# Task statement
Return the following lines and nothing else: the one holding "[0:06.30-0:07.20]" and all those after it in the records below, unchanged, minus any pictures.

--------------------------------------------------

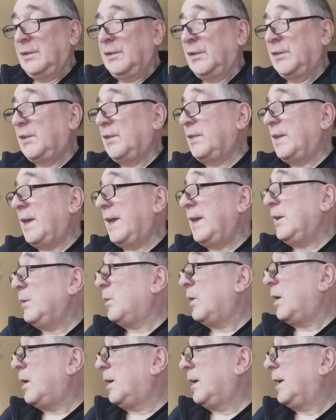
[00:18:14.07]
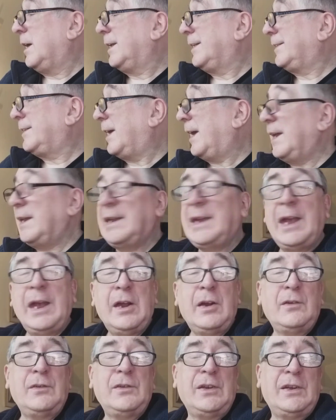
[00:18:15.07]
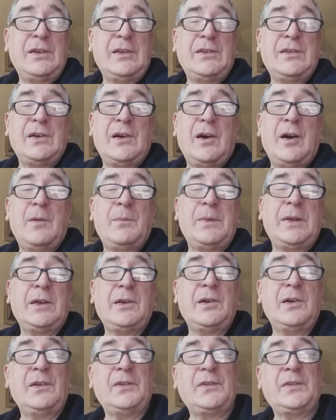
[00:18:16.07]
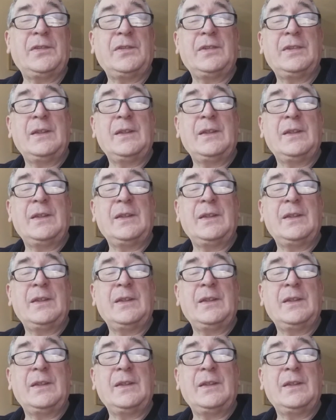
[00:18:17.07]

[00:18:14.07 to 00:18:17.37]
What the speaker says: So there you are. Take care of your guitar, because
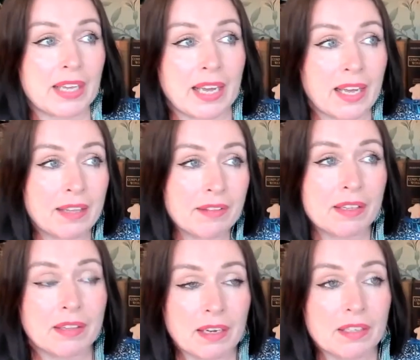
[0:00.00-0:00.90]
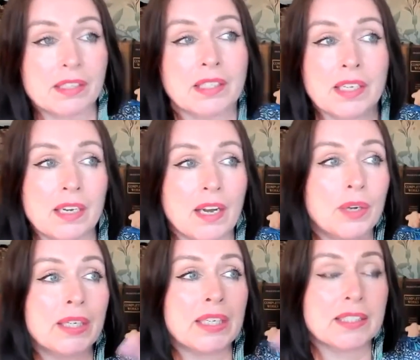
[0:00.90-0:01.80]
there that the hunter
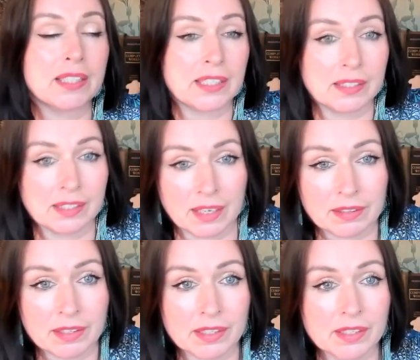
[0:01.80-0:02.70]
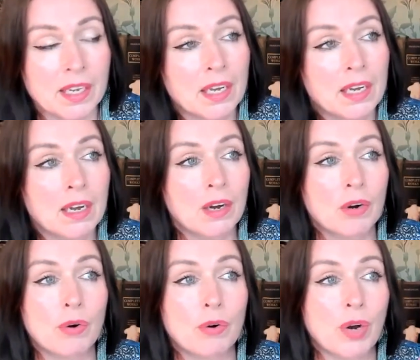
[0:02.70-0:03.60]
only exists in others,
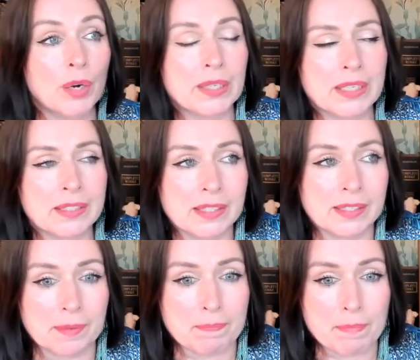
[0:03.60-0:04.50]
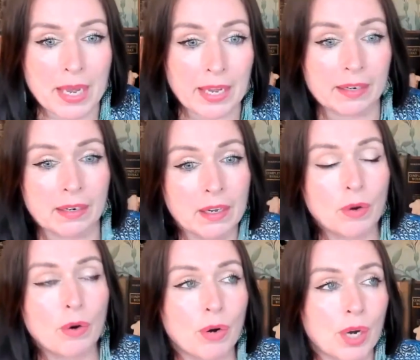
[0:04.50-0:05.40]
or only exists in men,
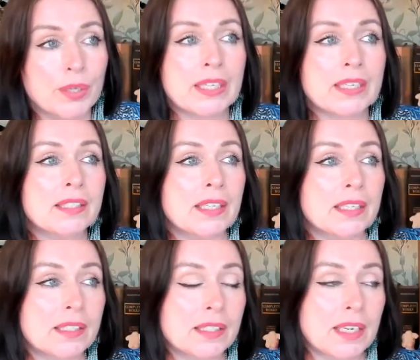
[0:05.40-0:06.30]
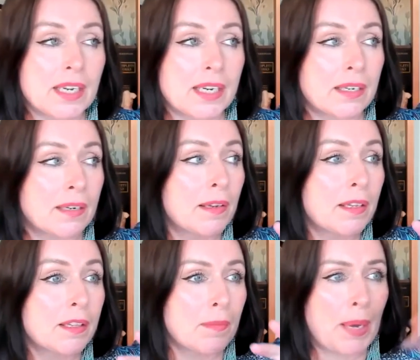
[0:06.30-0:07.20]
or only exists in
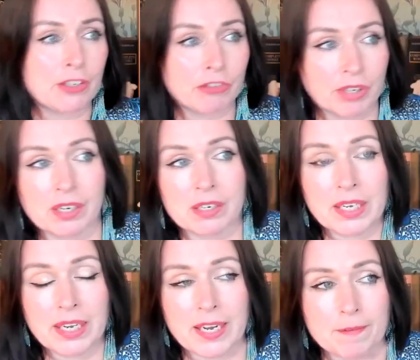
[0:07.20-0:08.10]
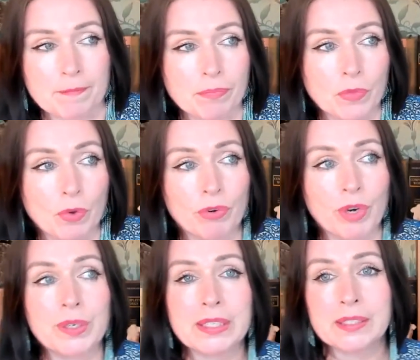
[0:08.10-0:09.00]
the patriarchy, or
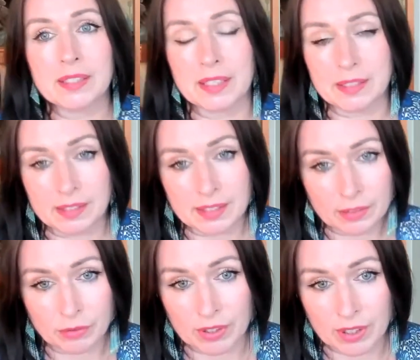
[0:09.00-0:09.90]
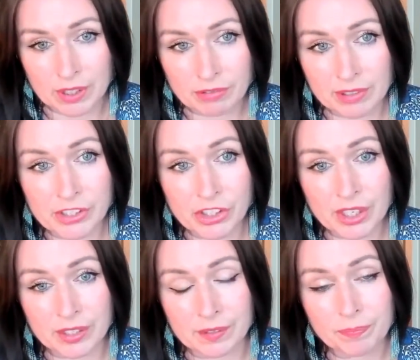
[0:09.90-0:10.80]
only exists in organized
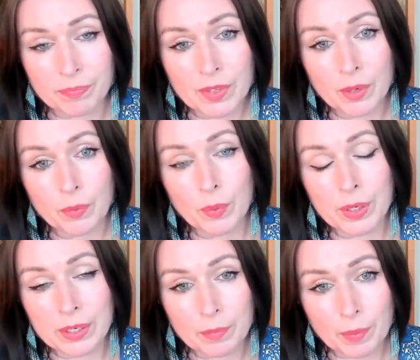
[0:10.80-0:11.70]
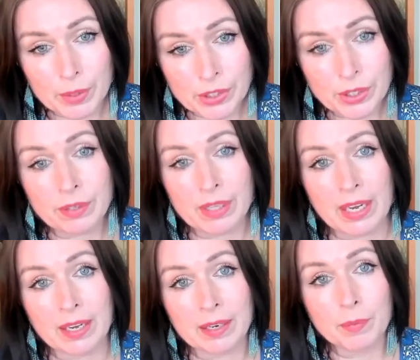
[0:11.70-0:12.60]
religion. When we do
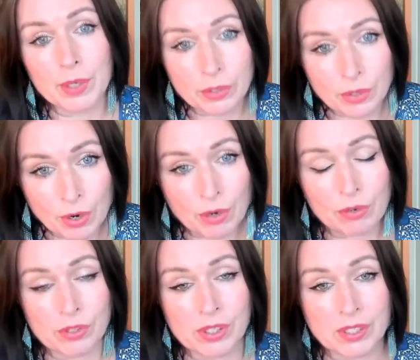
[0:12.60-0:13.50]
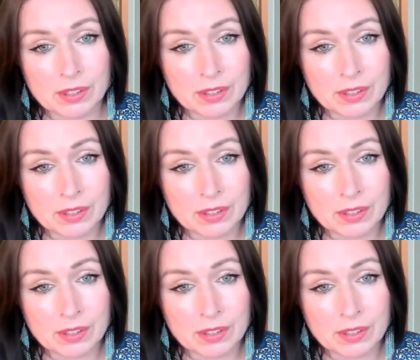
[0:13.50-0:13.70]
that, we're not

--------------------------------------------------

# Exercise response
[0:06.30-0:07.20]
or only exists in
[0:07.20-0:08.10]
[0:08.10-0:09.00]
the patriarchy, or
[0:09.00-0:09.90]
[0:09.90-0:10.80]
only exists in organized
[0:10.80-0:11.70]
[0:11.70-0:12.60]
religion. When we do
[0:12.60-0:13.50]
[0:13.50-0:13.70]
that, we're not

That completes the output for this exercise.